The European Parliament's Committee on Economic and Monetary Affairs agreed unanimously to allow clearing houses to accept gold.
The proposal, under the under the European Market Infrastructure Regulation, will be passed to the European Parliament and the Council of the European Union for another round of voting in July.
The credit quality of traditional collateral assets such as European government bonds have continued to see a deterioration.
Gold's strong price gains in recent years have seen its appeal as collateral increase.
Clearing houses and other institutions have looked at introducing new sources of collateral since the financial downturn in 2008 highlighted inadequacies in counterparty risk management in the global over-the-counter market.
The G20 said it wanted to try to reduce financial market risks by putting more products into clearing houses, increasing the demand for collateral as security against risks.

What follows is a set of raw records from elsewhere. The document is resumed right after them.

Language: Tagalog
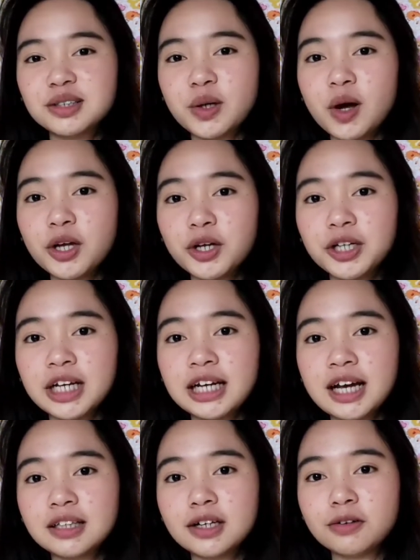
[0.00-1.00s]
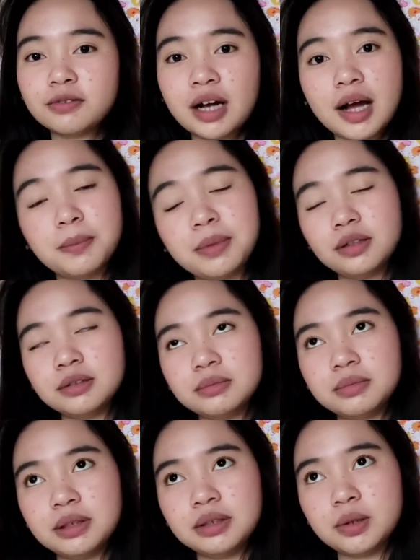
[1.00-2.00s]
So ayun, another fact about
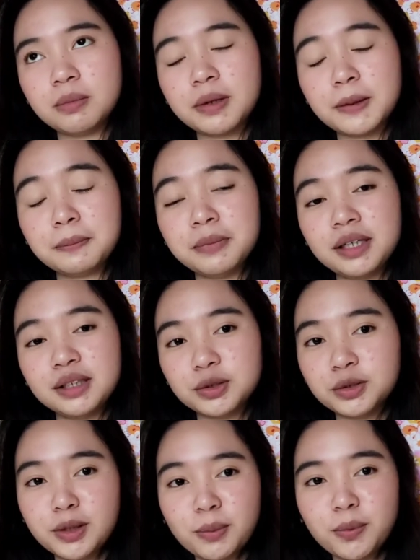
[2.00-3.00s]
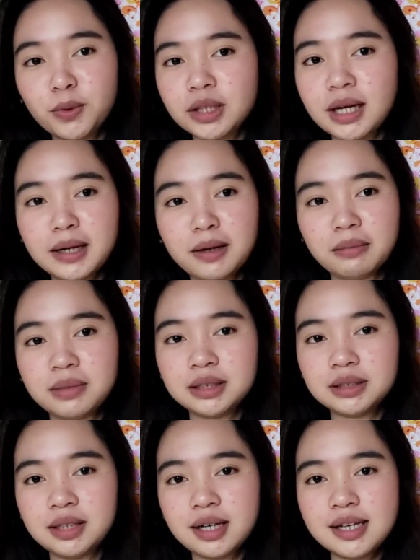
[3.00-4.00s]
me, sobrang bilis ko din po talagang
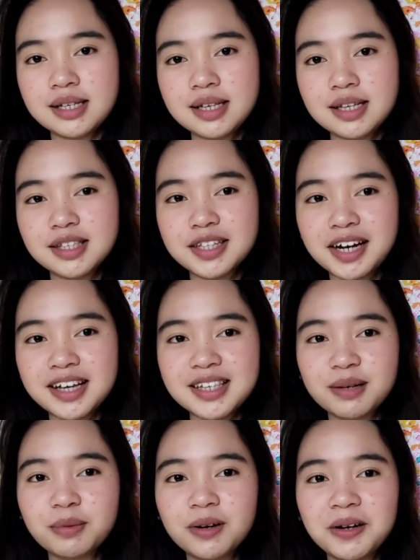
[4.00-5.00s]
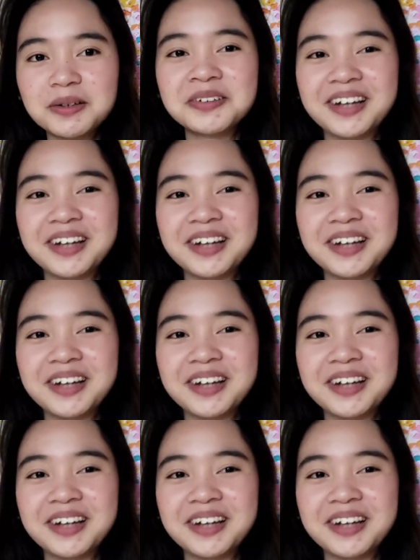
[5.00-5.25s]
ma-stress. Stressable ako.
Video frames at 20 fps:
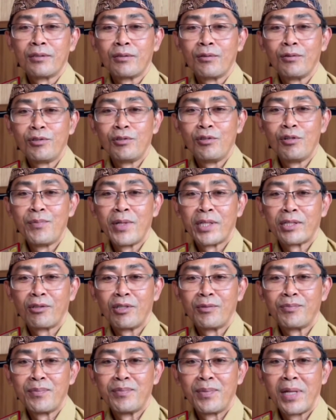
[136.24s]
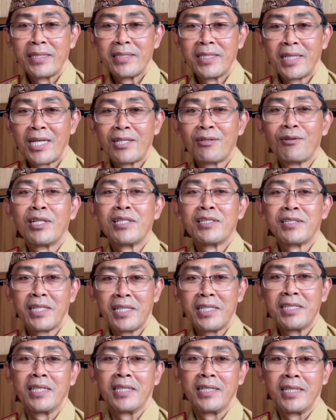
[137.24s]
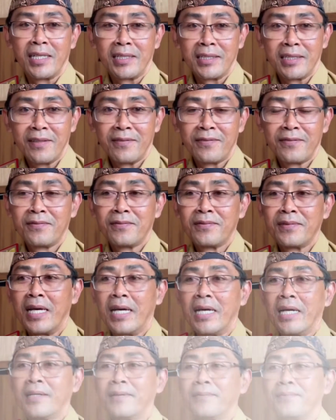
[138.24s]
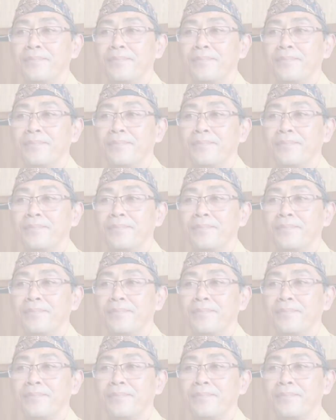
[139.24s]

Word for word: tujuh metode pembelajaran holistik integratif. Nah.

At the same time, many traditional collateral assets, such as European government bonds, have continued to see a deterioration in credit quality as a result of the sovereign-debt crisis.

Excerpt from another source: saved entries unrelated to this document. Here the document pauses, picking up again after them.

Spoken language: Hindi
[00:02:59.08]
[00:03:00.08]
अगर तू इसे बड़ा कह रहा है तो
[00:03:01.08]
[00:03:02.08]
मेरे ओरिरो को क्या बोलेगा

In October 2009, CME Group said it would allow physical gold to be used as collateral for margin requirements, a move that was followed by rival IntercontinentalExchange in late 2010.
In February this year, JP Morgan Chase announced its decision to accept physical gold as collateral in some financial transactions.
"It is very significant that the European Parliament is putting its weight behind the argument that the unique characteristics of gold make it an ideal form of high quality liquid collateral," said Natalie Dempster, director of government affairs at the World Gold Council.